• **Provided data**

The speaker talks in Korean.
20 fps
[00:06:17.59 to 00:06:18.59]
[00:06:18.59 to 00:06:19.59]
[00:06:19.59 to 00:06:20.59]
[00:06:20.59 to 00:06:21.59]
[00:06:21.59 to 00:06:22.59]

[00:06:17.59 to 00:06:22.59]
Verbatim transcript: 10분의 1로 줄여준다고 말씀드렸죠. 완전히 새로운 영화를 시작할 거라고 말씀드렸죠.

---

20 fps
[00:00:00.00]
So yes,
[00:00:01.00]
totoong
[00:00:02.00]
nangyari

---

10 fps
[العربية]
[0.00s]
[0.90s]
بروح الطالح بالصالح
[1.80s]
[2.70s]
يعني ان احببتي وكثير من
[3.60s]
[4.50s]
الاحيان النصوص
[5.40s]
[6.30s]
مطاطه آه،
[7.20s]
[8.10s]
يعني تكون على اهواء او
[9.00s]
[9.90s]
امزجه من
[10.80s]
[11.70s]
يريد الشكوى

• **Work instructions**
From the line holding "The speaker talks in Korean." to the line holding "Verbatim transcript: 10분의", inclusive, restate each line above exactly as written.

• **Result**
The speaker talks in Korean.
20 fps
[00:06:17.59 to 00:06:18.59]
[00:06:18.59 to 00:06:19.59]
[00:06:19.59 to 00:06:20.59]
[00:06:20.59 to 00:06:21.59]
[00:06:21.59 to 00:06:22.59]

[00:06:17.59 to 00:06:22.59]
Verbatim transcript: 10분의 1로 줄여준다고 말씀드렸죠. 완전히 새로운 영화를 시작할 거라고 말씀드렸죠.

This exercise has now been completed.